At the same time, he said, he still did not want to admit to being an addict and he relapsed.
“That’s when I realized I was an addict, because not even death itself could scare me enough to stop,” Frank said.
With that realization, Frank said he has been clean for nearly six months. He said he has made life choices this time to help separate himself from people and conditions that might enable him to return to drug use.
“This is the first time he’s done this and we’re proud of him for coming up and helping us with this,” Blackwell said.
Fehrmeier said Frank had gone from being thin as a pencil to “jacked.”
MENTAL HEALTH
Representing Tri-County Mental Health – which works to prevent alcohol and other drug use in Ray, Clay and Platte counties – Laura Bruce said prevention can save lives and money.
“Substance abuse – it is a disease, it’s treatable and recovery is possible,” Bruce said, adding community partners are a vital part of overcoming the attraction of drugs for young people. “(We help) equip and empower parents to make sure that they are doing things to keep their kids safe and healthy.”
People use opioids, Bruce said, because doing so opens the body’s dopamine neurotransmitter, causing a feel-good sensation. But opioid use can quickly create dependence and at the same time block the release of dopamine, leaving the user wanting what the body can provide no longer.

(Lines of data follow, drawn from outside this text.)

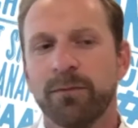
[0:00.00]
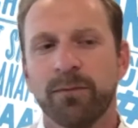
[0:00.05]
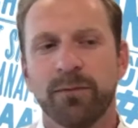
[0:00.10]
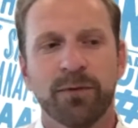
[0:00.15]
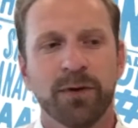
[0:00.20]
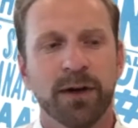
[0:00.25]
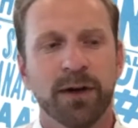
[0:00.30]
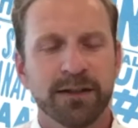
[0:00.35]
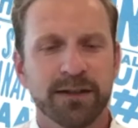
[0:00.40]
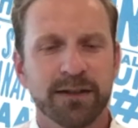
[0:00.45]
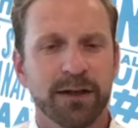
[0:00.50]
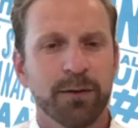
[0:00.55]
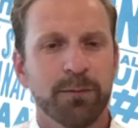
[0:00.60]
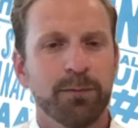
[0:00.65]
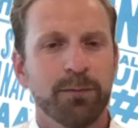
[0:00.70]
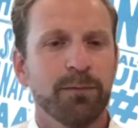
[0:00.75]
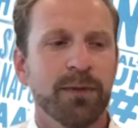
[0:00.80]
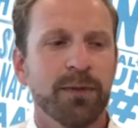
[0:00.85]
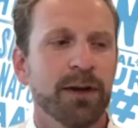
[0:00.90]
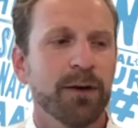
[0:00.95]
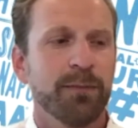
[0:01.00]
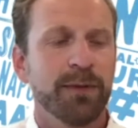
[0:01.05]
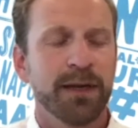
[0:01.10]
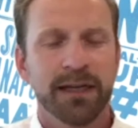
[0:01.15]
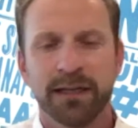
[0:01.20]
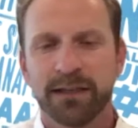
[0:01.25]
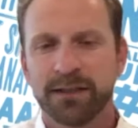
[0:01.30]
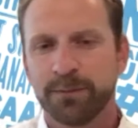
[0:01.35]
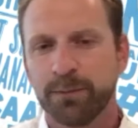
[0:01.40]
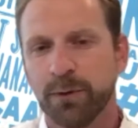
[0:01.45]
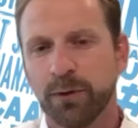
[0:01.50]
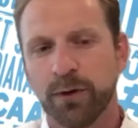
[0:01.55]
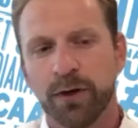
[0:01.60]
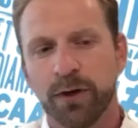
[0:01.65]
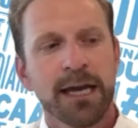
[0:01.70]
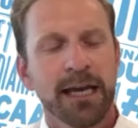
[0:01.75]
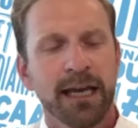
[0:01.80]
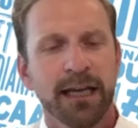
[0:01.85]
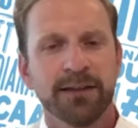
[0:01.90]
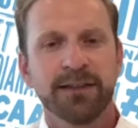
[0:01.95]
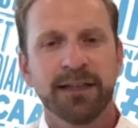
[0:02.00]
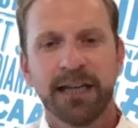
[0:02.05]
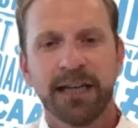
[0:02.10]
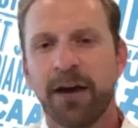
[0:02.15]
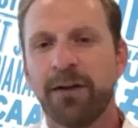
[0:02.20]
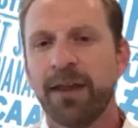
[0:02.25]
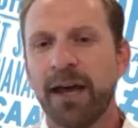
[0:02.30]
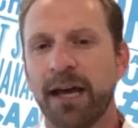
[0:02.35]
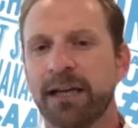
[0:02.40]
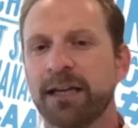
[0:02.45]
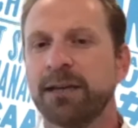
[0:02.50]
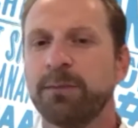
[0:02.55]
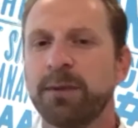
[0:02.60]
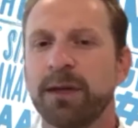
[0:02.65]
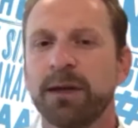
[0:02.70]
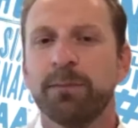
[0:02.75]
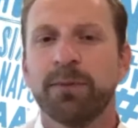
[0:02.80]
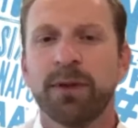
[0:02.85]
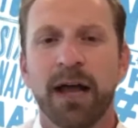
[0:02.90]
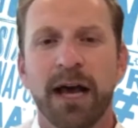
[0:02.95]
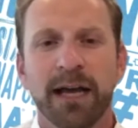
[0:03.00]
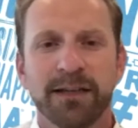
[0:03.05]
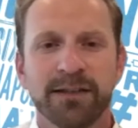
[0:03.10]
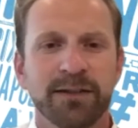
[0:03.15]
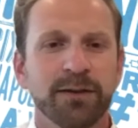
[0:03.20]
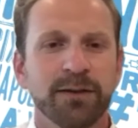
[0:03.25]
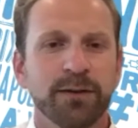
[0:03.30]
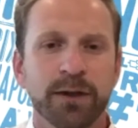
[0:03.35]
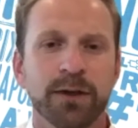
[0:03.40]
fronts that are that are being explored and seeing how that can be applied to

About 90% of abusers start before they are 18, Bruce said, and parents have the greatest ability to prevent children from using and becoming addicted to drugs.
Representing Signature Psychiatric Hospital, licensed counselor Angie Winkler presented information that dopamine is natural and helpful, keeping the mind alert. But opioids pervert those purposes while causing addiction.
“It’s so much cheaper to invest in prevention and to support treatment options,” Winkler said, versus allowing a person to become an addict.
Children need protection from “toxic stress,” which is among the reasons they might turn to using addictive drugs, she said.
“When children experience high amounts of adversity – particularly while their brains are developing, and they don’t have resiliency factors, they don’t have buffers to say, ‘This is hard, but we’re going to get through this’ – (they experience toxic stress),” Winkler said. “There’s a very, very, very high percentage of individuals with substance abuse disorders who also have significant trauma in their history, so it’s important to understand there’s always a reason someone is using and that they are a person in pain, not a defective person, and treatment does work.”